Esto me ha llevado a encontrarme en situaciones surrealistas.
Recuerdo como si fuera ahora mismo, una noche que fui al concierto de un grupo de amigos, era la fiesta de una urbanización de ricos propietarios isleños. Un ambiente extremadamente relajado, aburrido y soso que me obligó a observar a mi alrededor. Unas niñas correteaban entre los adultos empujando y gritando. Estaban fuera de lugar y de vestimenta para su corta edad, de no más de seis años.

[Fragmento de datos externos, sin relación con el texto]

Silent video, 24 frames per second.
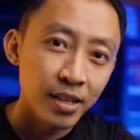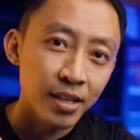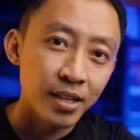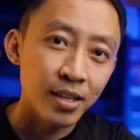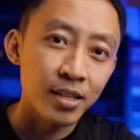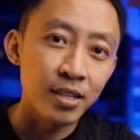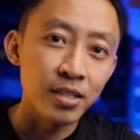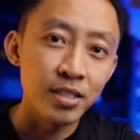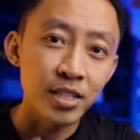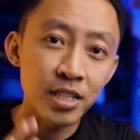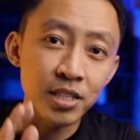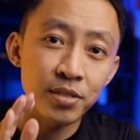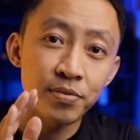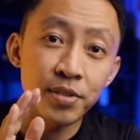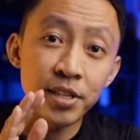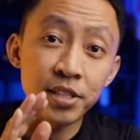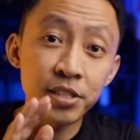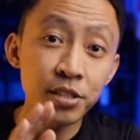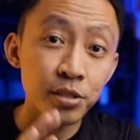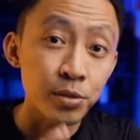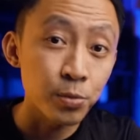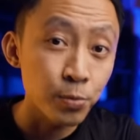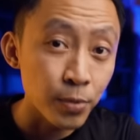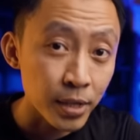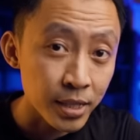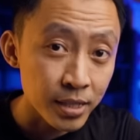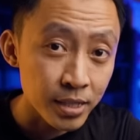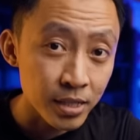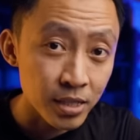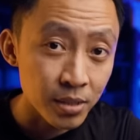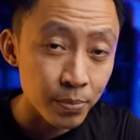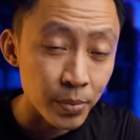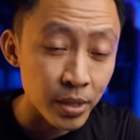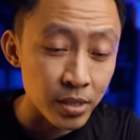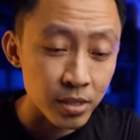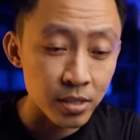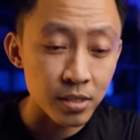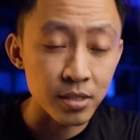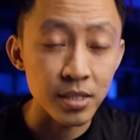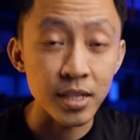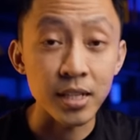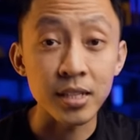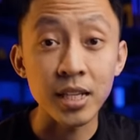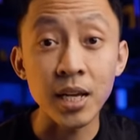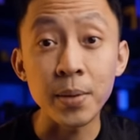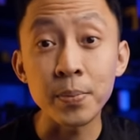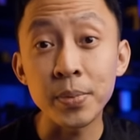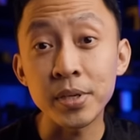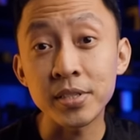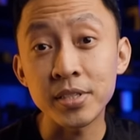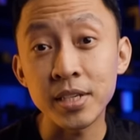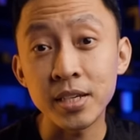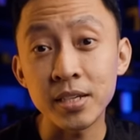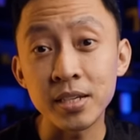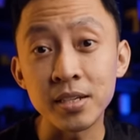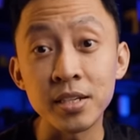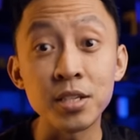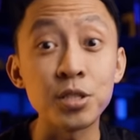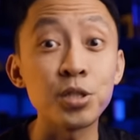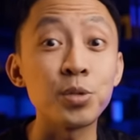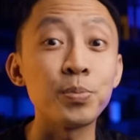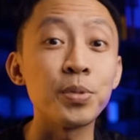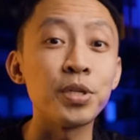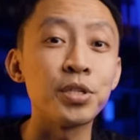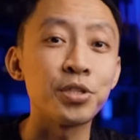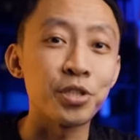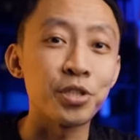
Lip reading: And it just flashes once, it means it's at 10%, it needs to be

Observé en sus idas y venidas que el origen de sus movimientos era una mujer joven, delgada, algo ajada para sus años, vestida con una falda blanca de algodón con vuelo que le llegaba hasta los pies y una camiseta roja. Nada en ella era especialmente raro, pero nada en ella era normal. Bailaba sola al son de la música que sonaba de fondo, mientras los numerosos grupos se tomaban una copa y charlaban y nosotros hacíamos nuestro papel de fans desatados. Las niñas corrían y chocaban contra ella con sus largas melenas y sus mayas ajustadas de adolescentes. Ella les acariciaba casi sin mirarlas y sin dejar de sonreír seguía meciéndose al son de la música.
− La oveja negra de la urbanización perfecta− le dije a una amiga.
−¿Qué dices?
− Observa a esa mujer, los vecinos no la aguantan, nadie le habla, está medio ida, seguramente tiene problemas de drogas o alcohol y no se van a molestar en saber por qué. Puede que le hayan abandonado con sus dos niñas y ella sólo quiere largarse de esta mierda de lugar.
− Estás fatal − me dijo riéndose− si está tan normal con sus hijas viendo el concierto, qué ricas son...
Cuandi fuimos hacia los aparcamientos, era una noche cerrada y no había luces, una extensión de cemento y oscuridad inmens.
Junto a uno de los coches un amigo nos esperaba fumando un cigarrillo, ella estaba con él. Movía su cabeza de manera poco coordinada, y con la mano movía la falda como si siguiera bailando. Él hizo un gesto de auxilio desesperado para que nos acercáramos y fuimos hasta allí.
− Te doy lo que quieras por un cigarrillo − le repetía una y otra vez al chico acercándole su aliento cargado de alcohol. Sonreía e intentaba desplegar unos encantos que vista de tan cerca, no sólo no tenía, sino que probablemente había perdido hacía mucho tiempo. Demasiado pronto. Un rostro cargado de señales de todo tipo
− Te doy lo que quieras, pero dame ese cigarrillo y llévame contigo. Sacarme de aquí…− su sonrisa se retiró para dar paso a un puchero desesperado.
Se tranquilizó, después de conversaciones incoherentes, de ofrecer su cuerpo insistentemente a nadie en concreto, para finalmente irse.
La miré caminar en la oscuridad con su falda de vuelo blanco, un caminar cansino hacia las luces y la música que sonaba lejos. No podía dejar de hacerlo, me la habría llevado lejos con sus niñas, esas hadas diminutas con mayas apretadas para salvarlas vete a saber de qué. Era como si fuera culpa mía, como si hubiera inventado realmente su desgracia.
Mi amiga me miró desconcertada.

Nunca he olvidado el rostro ajado de esa mujer, su voz pastosa, su falda de vuelo.